TASK
An exact copy of every record is needed, with all pictures omitted.

TASK INPUTS
-*-
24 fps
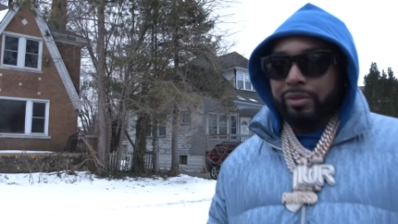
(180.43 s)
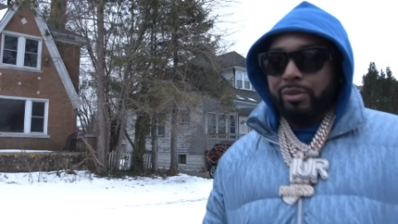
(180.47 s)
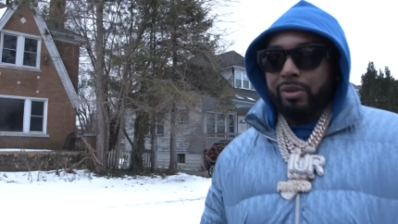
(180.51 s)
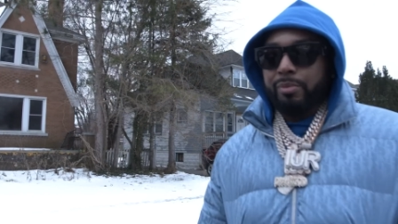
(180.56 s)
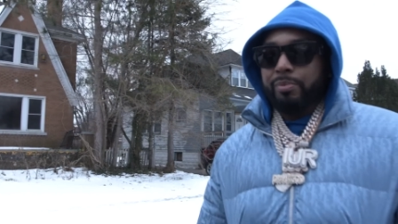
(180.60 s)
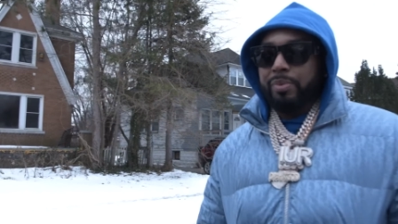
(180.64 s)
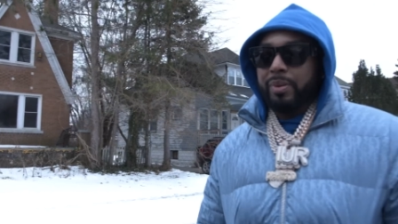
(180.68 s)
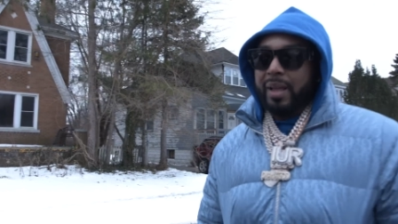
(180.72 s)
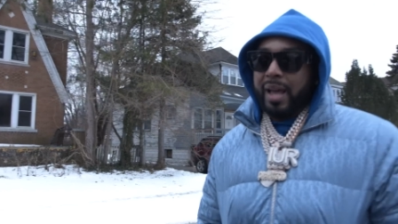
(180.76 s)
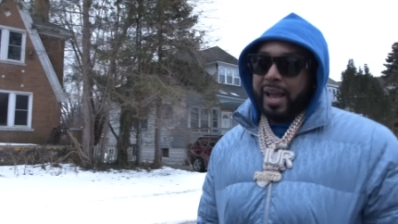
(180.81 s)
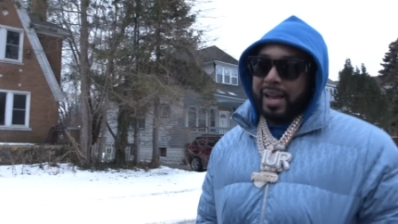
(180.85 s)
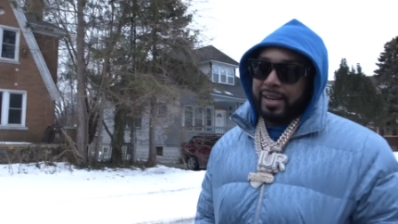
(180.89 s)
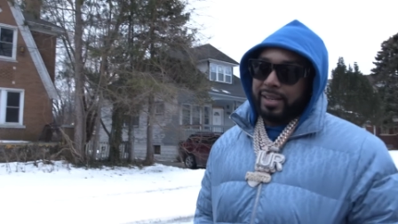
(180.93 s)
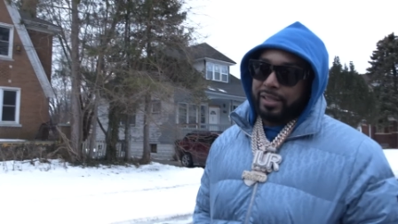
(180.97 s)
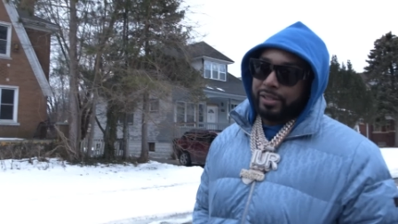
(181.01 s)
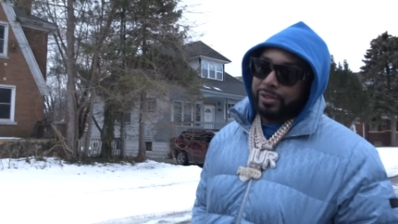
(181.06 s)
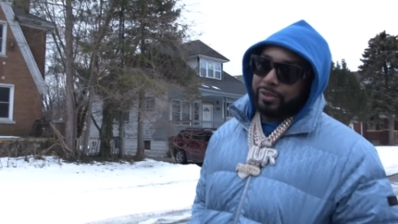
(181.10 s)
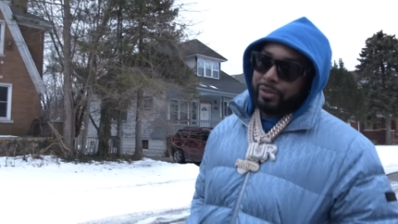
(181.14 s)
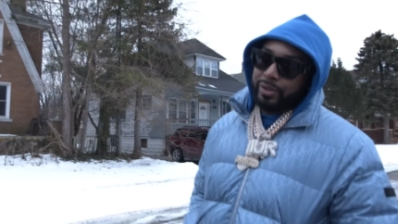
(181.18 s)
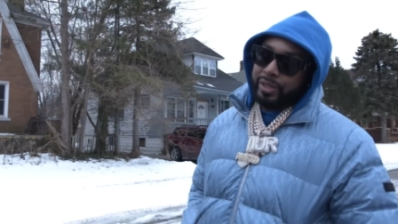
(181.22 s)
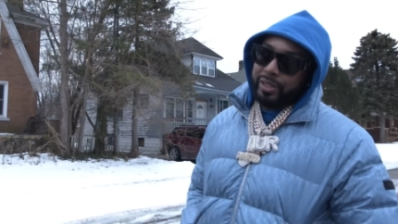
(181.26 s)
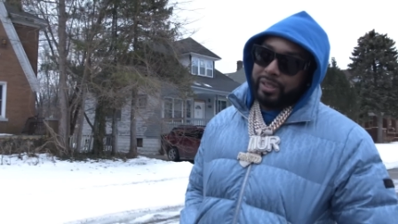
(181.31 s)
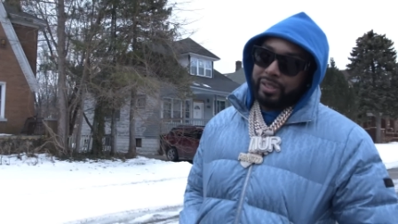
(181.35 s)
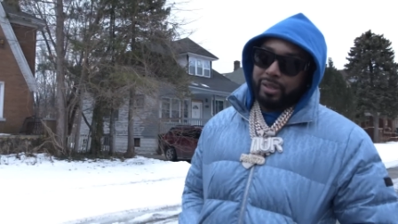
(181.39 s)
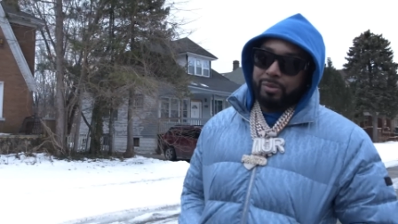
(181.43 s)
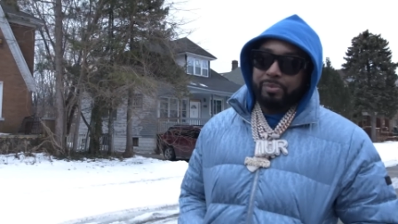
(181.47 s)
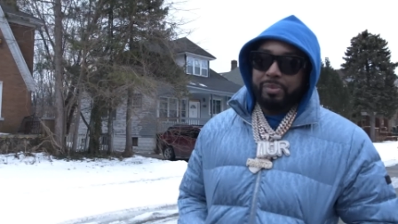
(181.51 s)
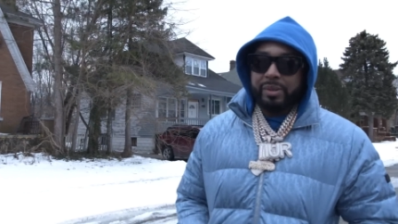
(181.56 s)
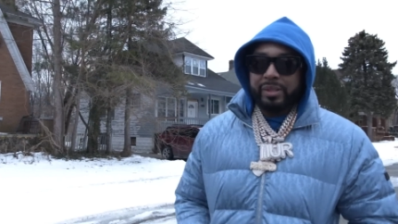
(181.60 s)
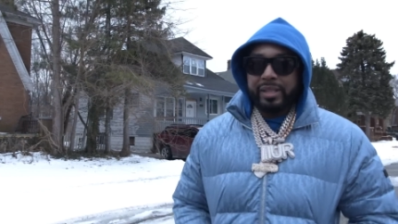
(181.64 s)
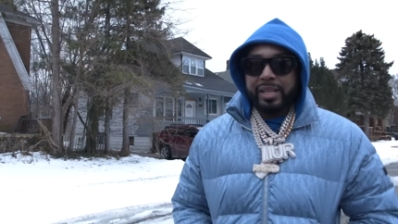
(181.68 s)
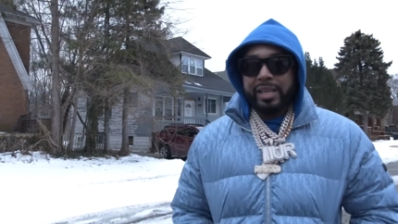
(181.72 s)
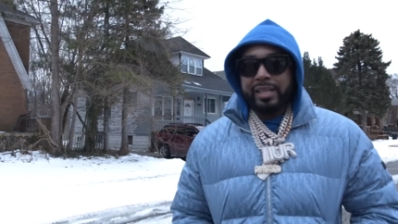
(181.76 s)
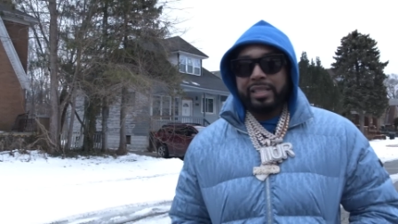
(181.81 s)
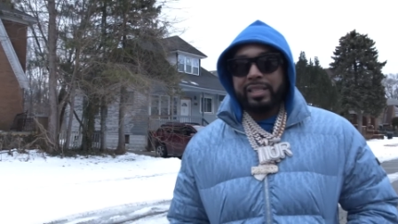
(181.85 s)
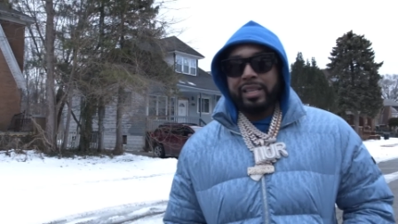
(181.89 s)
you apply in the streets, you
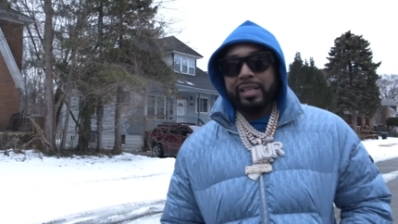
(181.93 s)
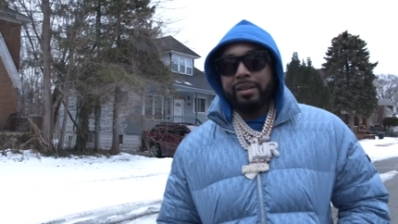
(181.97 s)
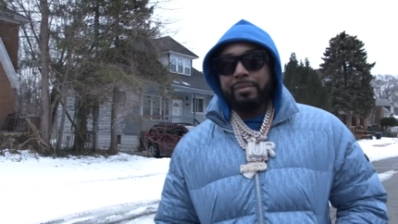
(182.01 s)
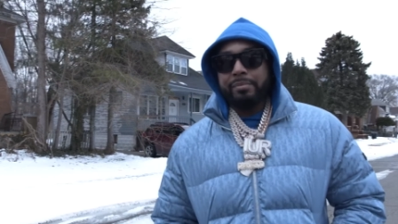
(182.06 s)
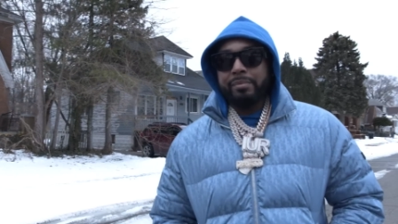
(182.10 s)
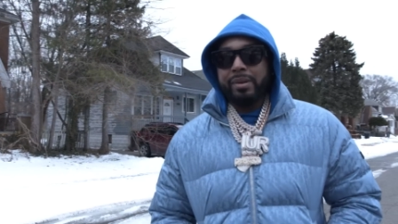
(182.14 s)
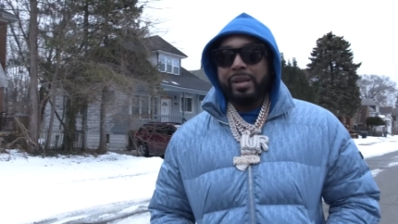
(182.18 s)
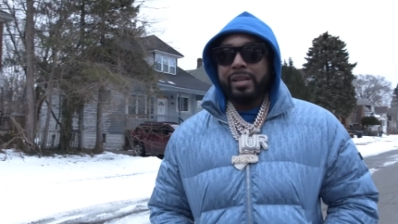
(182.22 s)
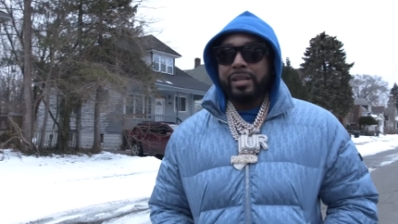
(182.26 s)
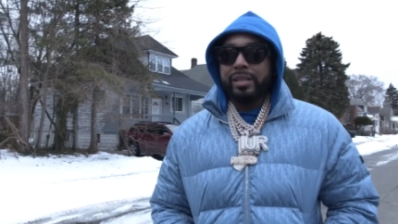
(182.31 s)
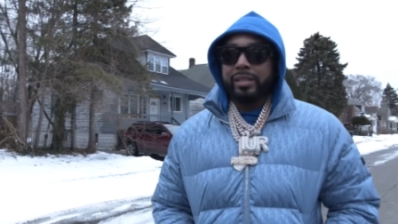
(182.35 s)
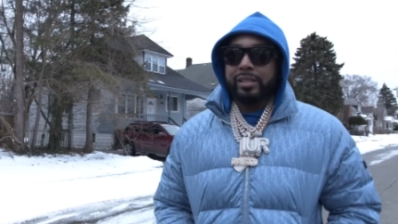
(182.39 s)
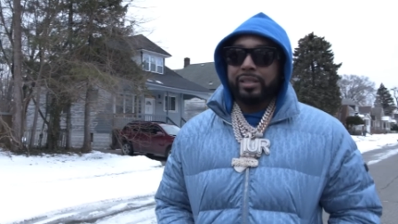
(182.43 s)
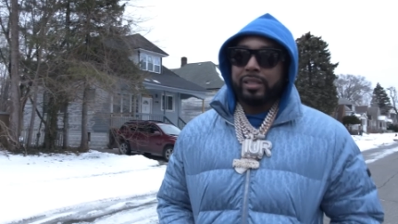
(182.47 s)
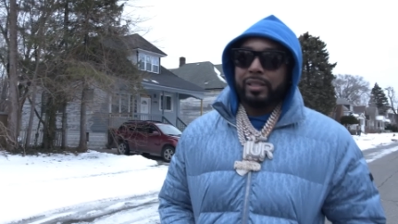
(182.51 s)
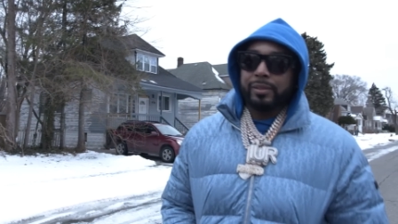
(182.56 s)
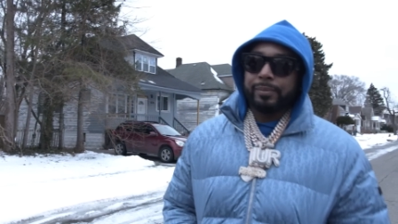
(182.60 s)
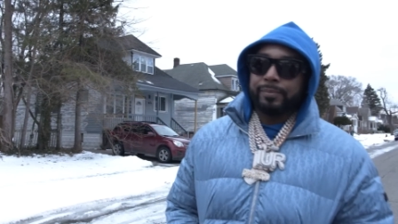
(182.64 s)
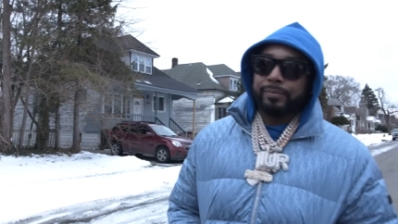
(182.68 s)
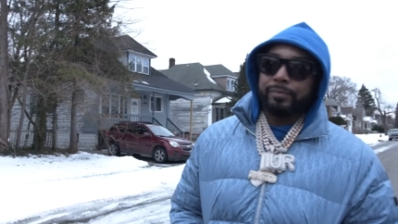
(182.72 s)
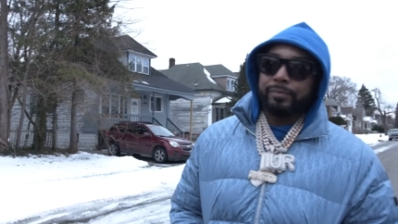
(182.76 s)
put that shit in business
-*-
RESULT OF THE TASK
24 fps
(180.43 s)
(180.47 s)
(180.51 s)
(180.56 s)
(180.60 s)
(180.64 s)
(180.68 s)
(180.72 s)
(180.76 s)
(180.81 s)
(180.85 s)
(180.89 s)
(180.93 s)
(180.97 s)
(181.01 s)
(181.06 s)
(181.10 s)
(181.14 s)
(181.18 s)
(181.22 s)
(181.26 s)
(181.31 s)
(181.35 s)
(181.39 s)
(181.43 s)
(181.47 s)
(181.51 s)
(181.56 s)
(181.60 s)
(181.64 s)
(181.68 s)
(181.72 s)
(181.76 s)
(181.81 s)
(181.85 s)
(181.89 s)
you apply in the streets, you
(181.93 s)
(181.97 s)
(182.01 s)
(182.06 s)
(182.10 s)
(182.14 s)
(182.18 s)
(182.22 s)
(182.26 s)
(182.31 s)
(182.35 s)
(182.39 s)
(182.43 s)
(182.47 s)
(182.51 s)
(182.56 s)
(182.60 s)
(182.64 s)
(182.68 s)
(182.72 s)
(182.76 s)
put that shit in business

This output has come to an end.